On Fitting In..

August 6, 2010

I don’t fit in.

There.  I said it.

I’ve never been part of the cool crowd.  In fact, I’m not even sure I’ve ever been part of a “crowd” at all. 

At work I am very much a minority.  I’m  a 20-something female surrounded by baby boomer gentlemen.  The few women that do work in the same building that I work in tend to have their own little group (they consist of 40-60 year old females who work out together daily and never eat lunch because they’re afraid lunch will make their metabolism die).

I obviously don’t fit in with this group either. 

When I was completing my undergrad studies at a large university I joined a sorority.  For the life of me I tried to fit in with those girls, but truth be told, I never really did.  I didn’t fit with the party girls, the brainy girls, or the “fraternity” girls.  I loved them all dearly, but that doesn’t change the fact that I just didn’t fit in with them–and frankly, I still don’t.

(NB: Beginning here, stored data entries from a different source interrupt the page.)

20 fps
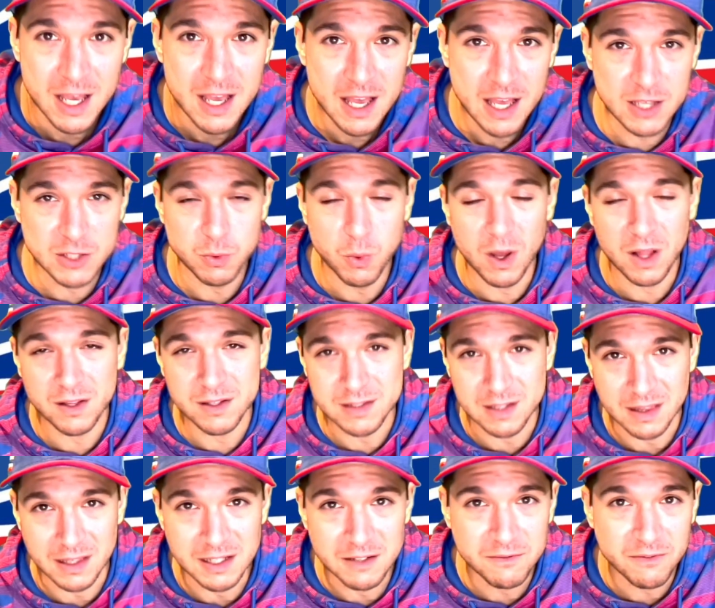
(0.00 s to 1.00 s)
as well as
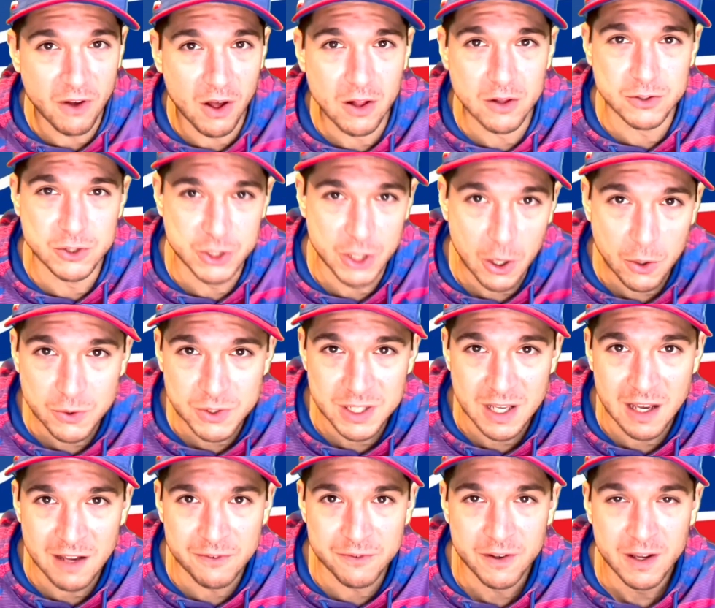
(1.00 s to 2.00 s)
Linval
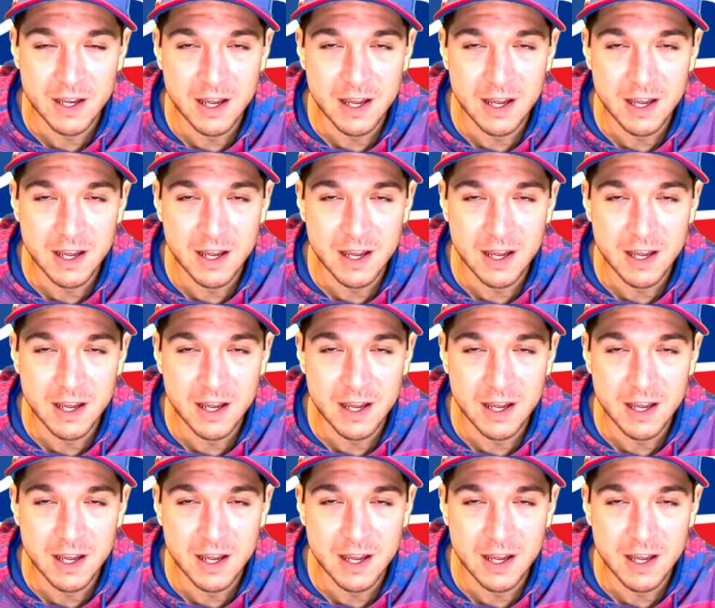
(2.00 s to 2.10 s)
Joseph.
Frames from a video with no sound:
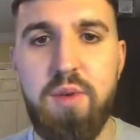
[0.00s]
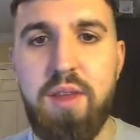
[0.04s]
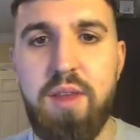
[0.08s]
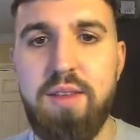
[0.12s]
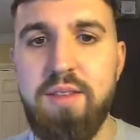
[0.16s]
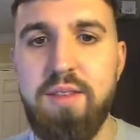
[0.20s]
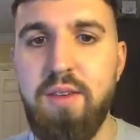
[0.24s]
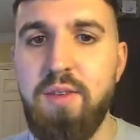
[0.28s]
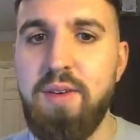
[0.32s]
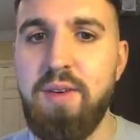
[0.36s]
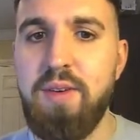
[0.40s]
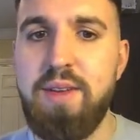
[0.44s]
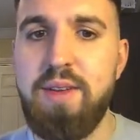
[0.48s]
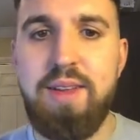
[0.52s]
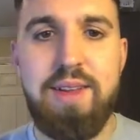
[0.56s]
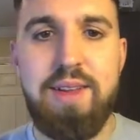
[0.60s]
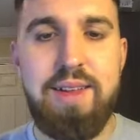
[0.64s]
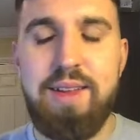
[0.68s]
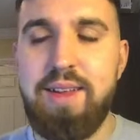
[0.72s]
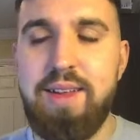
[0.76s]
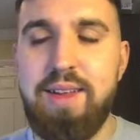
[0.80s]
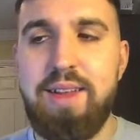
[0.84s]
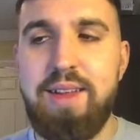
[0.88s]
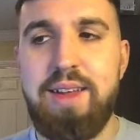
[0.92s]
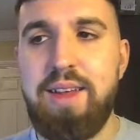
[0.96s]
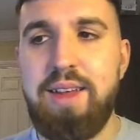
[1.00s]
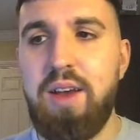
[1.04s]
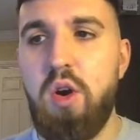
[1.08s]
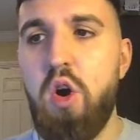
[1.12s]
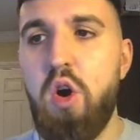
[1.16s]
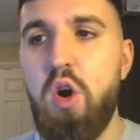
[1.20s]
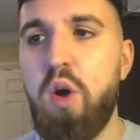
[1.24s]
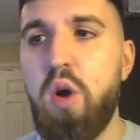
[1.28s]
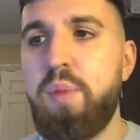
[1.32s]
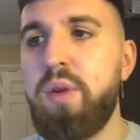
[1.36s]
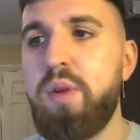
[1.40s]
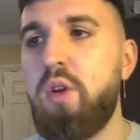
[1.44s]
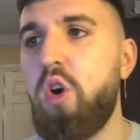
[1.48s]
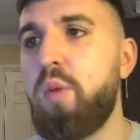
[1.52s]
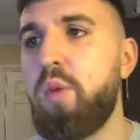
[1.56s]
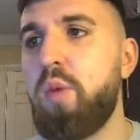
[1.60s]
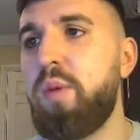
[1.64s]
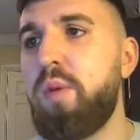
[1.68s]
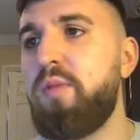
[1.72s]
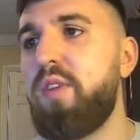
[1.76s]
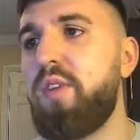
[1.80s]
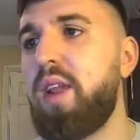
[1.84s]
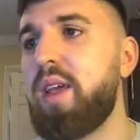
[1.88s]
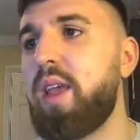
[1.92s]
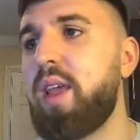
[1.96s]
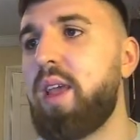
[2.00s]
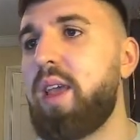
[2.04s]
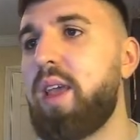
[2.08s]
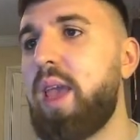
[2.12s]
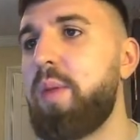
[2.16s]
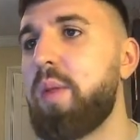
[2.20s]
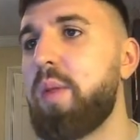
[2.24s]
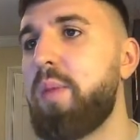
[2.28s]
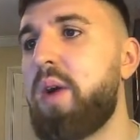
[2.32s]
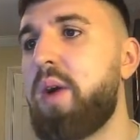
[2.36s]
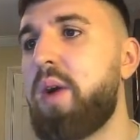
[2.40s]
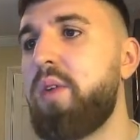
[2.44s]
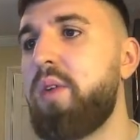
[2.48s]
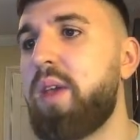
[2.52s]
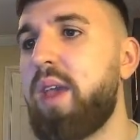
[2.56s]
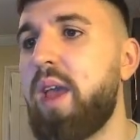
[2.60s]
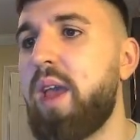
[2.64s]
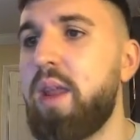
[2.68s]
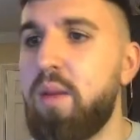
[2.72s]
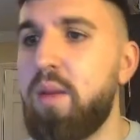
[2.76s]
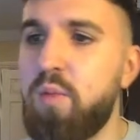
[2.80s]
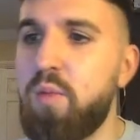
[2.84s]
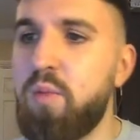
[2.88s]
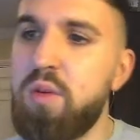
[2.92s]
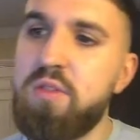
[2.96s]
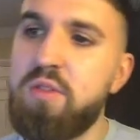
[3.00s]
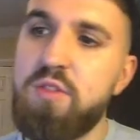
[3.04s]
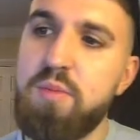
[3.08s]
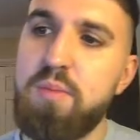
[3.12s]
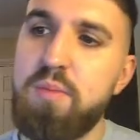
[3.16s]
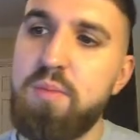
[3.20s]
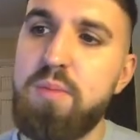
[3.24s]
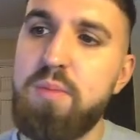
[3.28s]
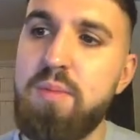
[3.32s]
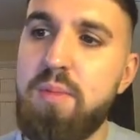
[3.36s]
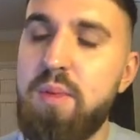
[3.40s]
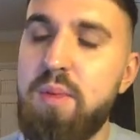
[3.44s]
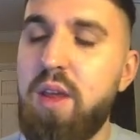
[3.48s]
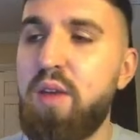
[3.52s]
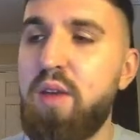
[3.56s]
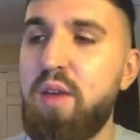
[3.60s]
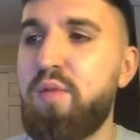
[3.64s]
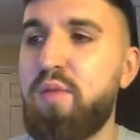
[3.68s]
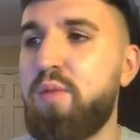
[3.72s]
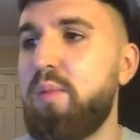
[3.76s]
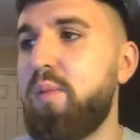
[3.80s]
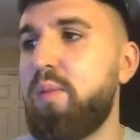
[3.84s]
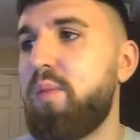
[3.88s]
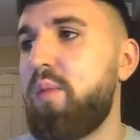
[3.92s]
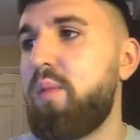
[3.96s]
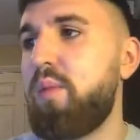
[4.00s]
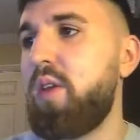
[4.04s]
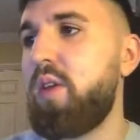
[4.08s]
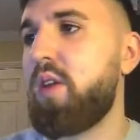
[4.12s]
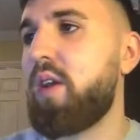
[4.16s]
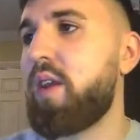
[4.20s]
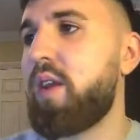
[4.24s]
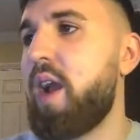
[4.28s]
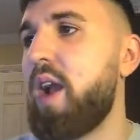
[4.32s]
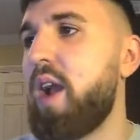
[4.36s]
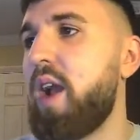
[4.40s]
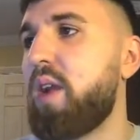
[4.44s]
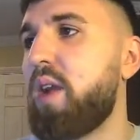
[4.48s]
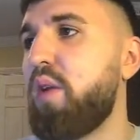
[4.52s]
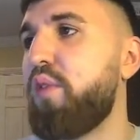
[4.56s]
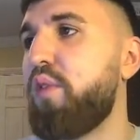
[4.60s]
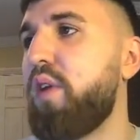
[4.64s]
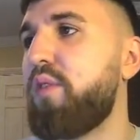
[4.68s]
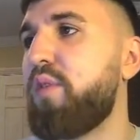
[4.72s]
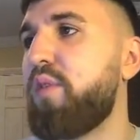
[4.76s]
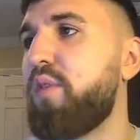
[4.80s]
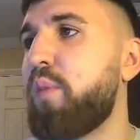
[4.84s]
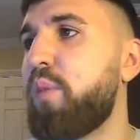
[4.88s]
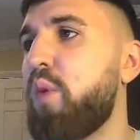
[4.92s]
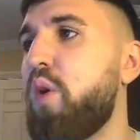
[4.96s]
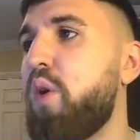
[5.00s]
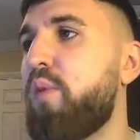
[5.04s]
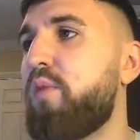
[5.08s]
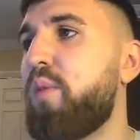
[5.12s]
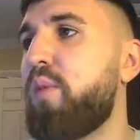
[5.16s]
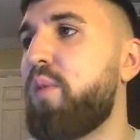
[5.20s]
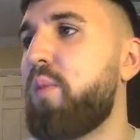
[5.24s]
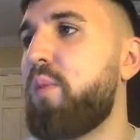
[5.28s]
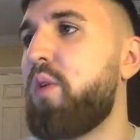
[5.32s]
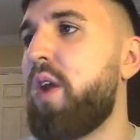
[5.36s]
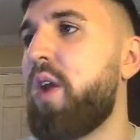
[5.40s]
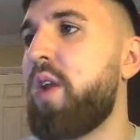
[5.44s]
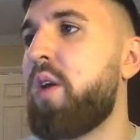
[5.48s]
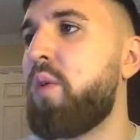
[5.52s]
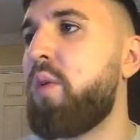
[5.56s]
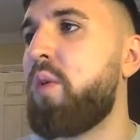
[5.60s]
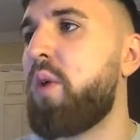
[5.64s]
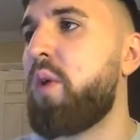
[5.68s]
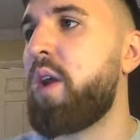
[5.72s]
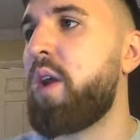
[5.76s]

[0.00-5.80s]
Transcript: So hoping Villa can keep them out again. Which, if you could argue, if I'm going for Moreno, why not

Feeling entirely alone and left out is something that unfortunately happens to me more often than I care to admit.

I suppose some of this is because I refuse to be anyone but myself as much as possible.  Now, that’s not to say that being me isn’t completely subject to change because Lord knows I’m a different person every. single. day.  But I just don’t conform very well.  I’m not a follower in most cases (supporter, yes; follower, no). 

The biggest challenge of not fitting in is coming to terms with the loneliness that ensues.  After this many years of being left out I still haven’t come to terms with it, but I’m working on it.

How about you–do you feel like you fit in?!